Another problem with this quote is that the idea of an armed society is a polite society did not come from Heinlein. It was a theory that science fiction editor, John W. Campbell, had asked Heinlein to investigate. So, if a quote you find supports your views comes from the mouth a character in a novel, a novel that is exploring a concept that is not even necessarily supported by the author is that quote still relevant to the person using the quote to promote his agenda? I say no. Taking a quote from any document and taking it out of context without considering the work as a whole is lazy research.

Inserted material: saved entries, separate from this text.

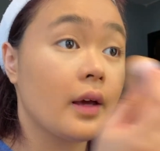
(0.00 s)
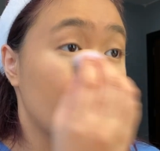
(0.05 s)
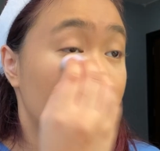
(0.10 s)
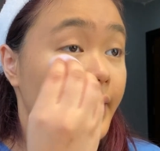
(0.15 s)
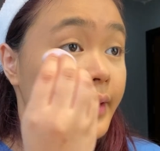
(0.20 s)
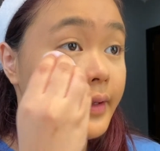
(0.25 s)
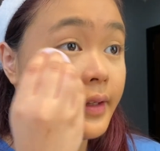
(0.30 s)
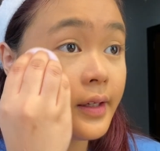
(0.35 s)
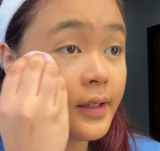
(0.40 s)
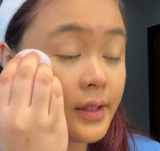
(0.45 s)

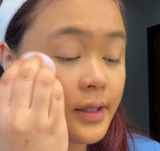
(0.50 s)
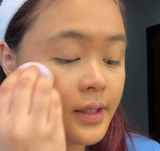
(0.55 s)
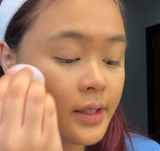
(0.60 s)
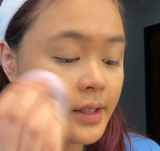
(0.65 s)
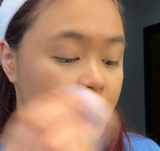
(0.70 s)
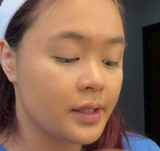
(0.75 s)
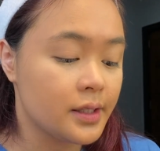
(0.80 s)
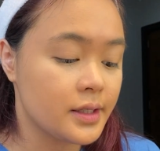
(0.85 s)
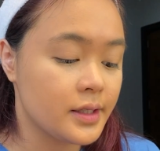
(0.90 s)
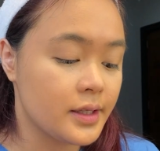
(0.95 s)
And then
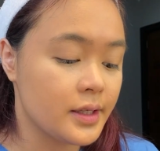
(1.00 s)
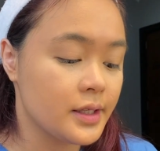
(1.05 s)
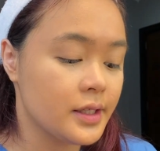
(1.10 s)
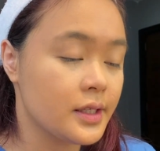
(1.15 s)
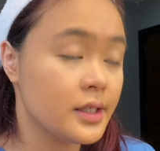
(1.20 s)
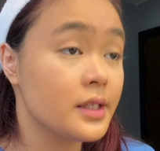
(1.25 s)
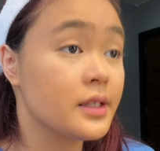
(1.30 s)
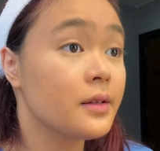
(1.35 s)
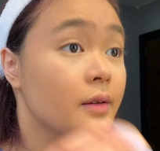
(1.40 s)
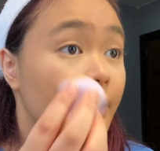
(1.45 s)
since
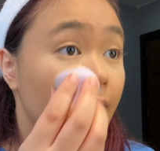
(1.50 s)
this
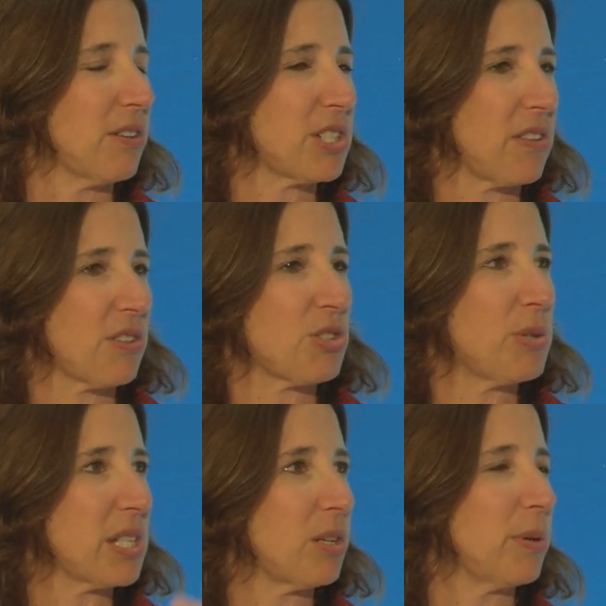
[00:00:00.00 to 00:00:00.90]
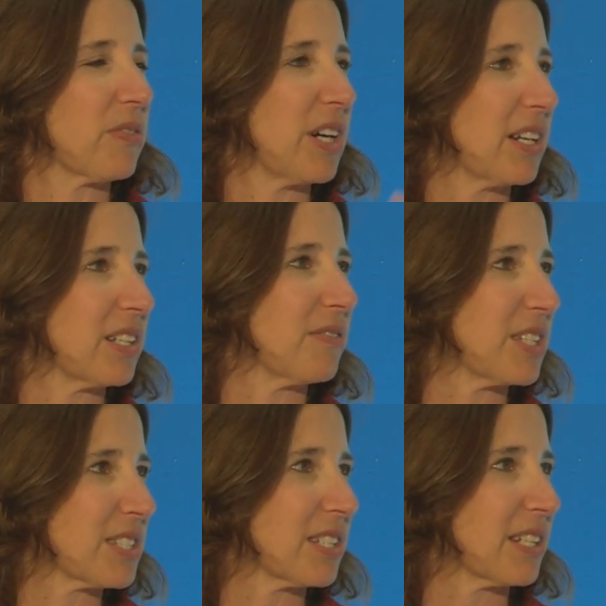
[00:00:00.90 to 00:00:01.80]
Because I think there's always a little bit of cognitive
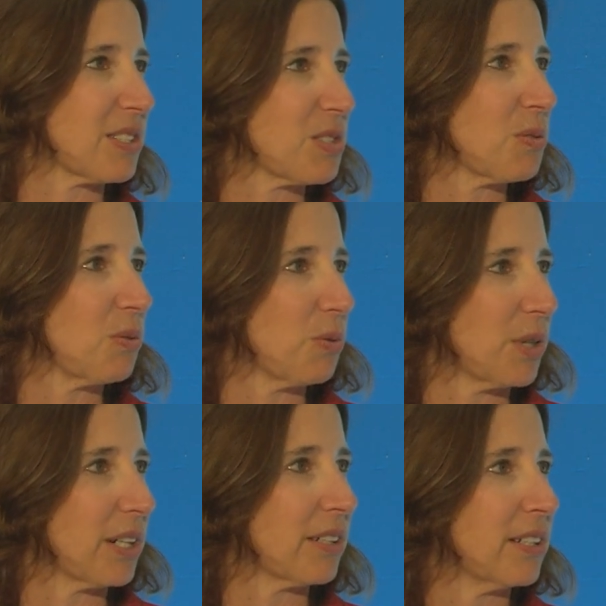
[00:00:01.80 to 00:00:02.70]
dissonance. Oh, yeah.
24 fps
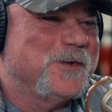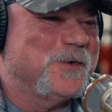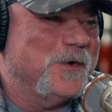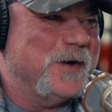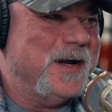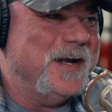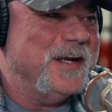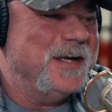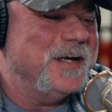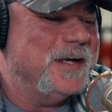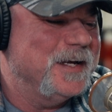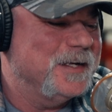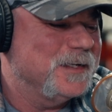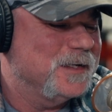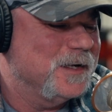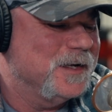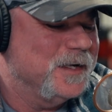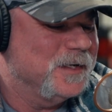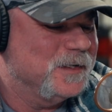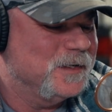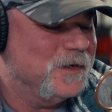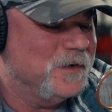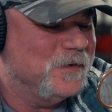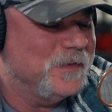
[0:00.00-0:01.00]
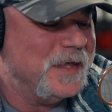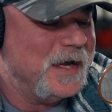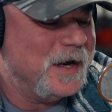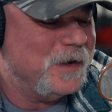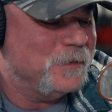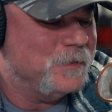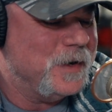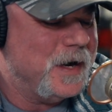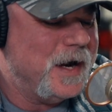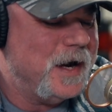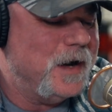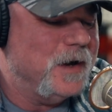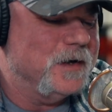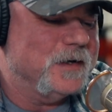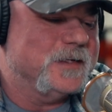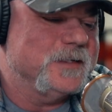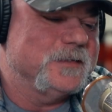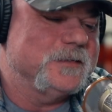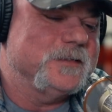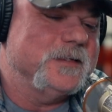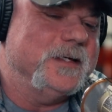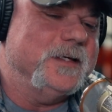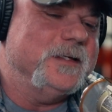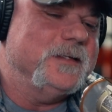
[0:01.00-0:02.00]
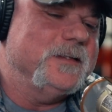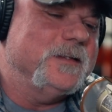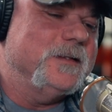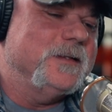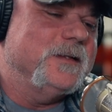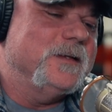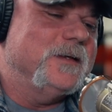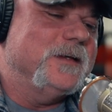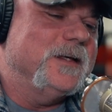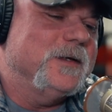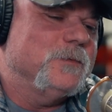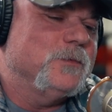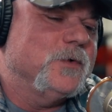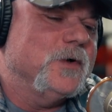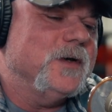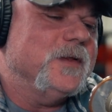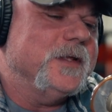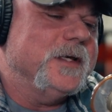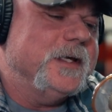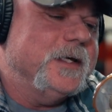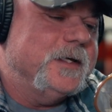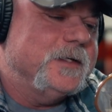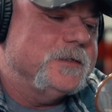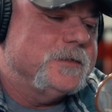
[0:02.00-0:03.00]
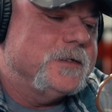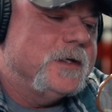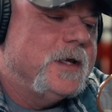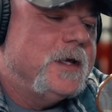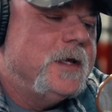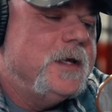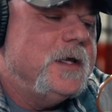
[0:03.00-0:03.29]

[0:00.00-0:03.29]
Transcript: great, and and go that route because it it really is.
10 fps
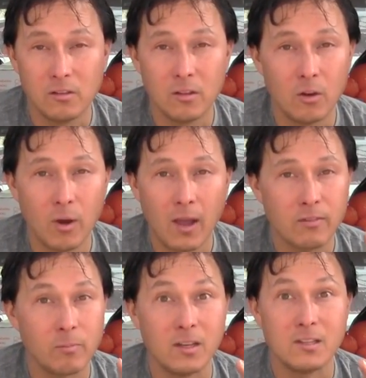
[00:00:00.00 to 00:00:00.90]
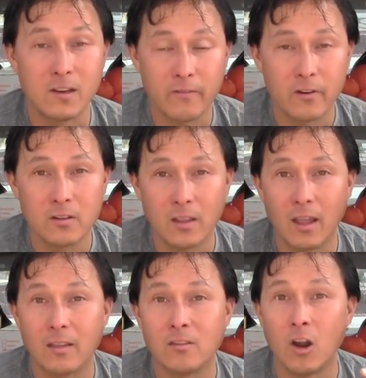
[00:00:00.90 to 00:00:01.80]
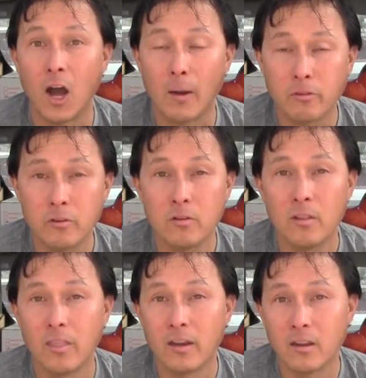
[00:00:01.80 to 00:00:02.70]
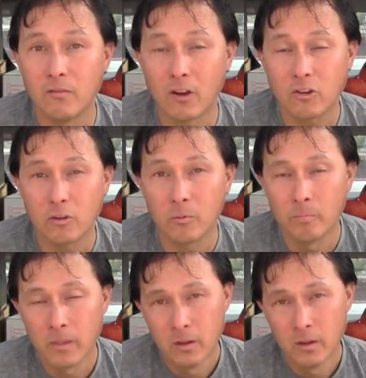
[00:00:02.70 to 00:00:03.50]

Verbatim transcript: you know, have something different as an option than conventional,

Here is an example of how to quote a work of fiction properly. Back in 2004 I read this column in the New York Times by Verlyn Klinkenborg about global warming and how an issue this large will not get addressed until it is an emergency:

In a way, the true puzzle of global warming isn't the mechanics of man-made climate change -- the feedback loops, the damage to the ozone layer, the shift in oceanic oscillations, the melting of the ice-caps, the desertification of formerly productive agricultural lands. Those can be studied and understood. The true puzzle is human nature. In every one of these accounts of climate change and environmental degradation, the authors note the inertia of the global system, whether they're talking about economic or climatic models of the future. But there's another kind of inertia built into the system too, and I know no better account of it than a passage from Isaac Asimov's ''Foundation,'' the opening novel in his classic series about a science called ''psychohistory,'' which combines psychology and statistics. ''The psychohistoric trend of a planet-full of people contains a huge inertia,'' says Hari Seldon, the ancestral hero of the foundation. ''To be changed it must be met with something possessing a similar inertia.''

This is a way of saying we live as we have always lived. Sometimes -- like now -- nearly everyone is aware of dramatic changes in the world. Yet we continue to live in the assumption that we can ride out the changes without changing ourselves, coasting, as we have always coasted, on the historic wave of human development. What it will take to wake us up is a wave of equal size traveling in the opposite direction. That wave is already on its way

As you can see, a little context goes a long way.

What bothers me most when I see these Robert Heinlein quotes used to support causes is that he was a thinker who could hold opposing ideas in his head at the same time. He isn’t the hippy idealist people see in the novel “Stranger in a Strange Land” and he wasn’t the militarist people see in “Starship Troopers.” He can’t be pigeon holed that easily. He’s too complex for soundbites.